What is needed. No pictures go into the copy. Write out every line below exactly.
=== Begin Enclosure ===
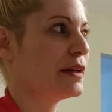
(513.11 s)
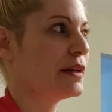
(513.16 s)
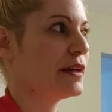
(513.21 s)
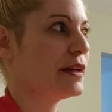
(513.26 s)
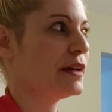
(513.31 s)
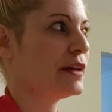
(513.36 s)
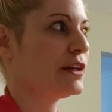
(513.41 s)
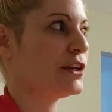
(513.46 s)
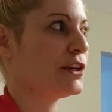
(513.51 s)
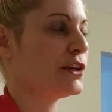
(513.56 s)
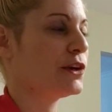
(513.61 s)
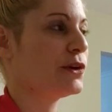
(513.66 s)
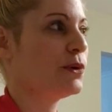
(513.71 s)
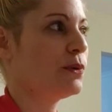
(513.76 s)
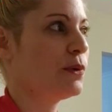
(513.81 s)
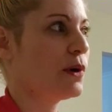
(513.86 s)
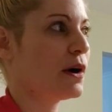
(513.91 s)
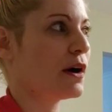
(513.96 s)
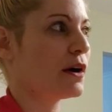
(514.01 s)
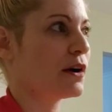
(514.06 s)

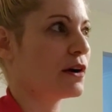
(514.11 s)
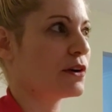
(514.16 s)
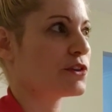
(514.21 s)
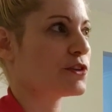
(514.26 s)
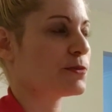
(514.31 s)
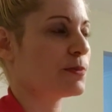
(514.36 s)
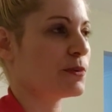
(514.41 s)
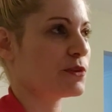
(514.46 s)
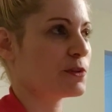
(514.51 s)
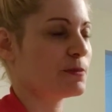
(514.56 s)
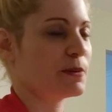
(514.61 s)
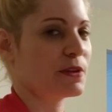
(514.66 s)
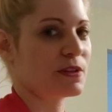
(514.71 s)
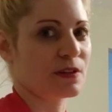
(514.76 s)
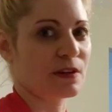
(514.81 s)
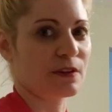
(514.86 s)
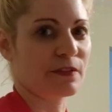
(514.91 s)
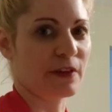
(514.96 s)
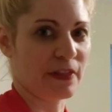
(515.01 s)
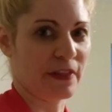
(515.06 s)
you are supposed to be
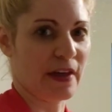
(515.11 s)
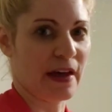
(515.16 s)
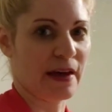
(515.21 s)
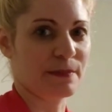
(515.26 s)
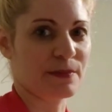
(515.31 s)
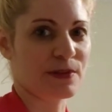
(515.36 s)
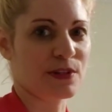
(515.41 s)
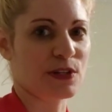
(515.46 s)
serving them.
=== End Enclosure ===
Solution to this exercise.
(513.11 s)
(513.16 s)
(513.21 s)
(513.26 s)
(513.31 s)
(513.36 s)
(513.41 s)
(513.46 s)
(513.51 s)
(513.56 s)
(513.61 s)
(513.66 s)
(513.71 s)
(513.76 s)
(513.81 s)
(513.86 s)
(513.91 s)
(513.96 s)
(514.01 s)
(514.06 s)

(514.11 s)
(514.16 s)
(514.21 s)
(514.26 s)
(514.31 s)
(514.36 s)
(514.41 s)
(514.46 s)
(514.51 s)
(514.56 s)
(514.61 s)
(514.66 s)
(514.71 s)
(514.76 s)
(514.81 s)
(514.86 s)
(514.91 s)
(514.96 s)
(515.01 s)
(515.06 s)
you are supposed to be
(515.11 s)
(515.16 s)
(515.21 s)
(515.26 s)
(515.31 s)
(515.36 s)
(515.41 s)
(515.46 s)
serving them.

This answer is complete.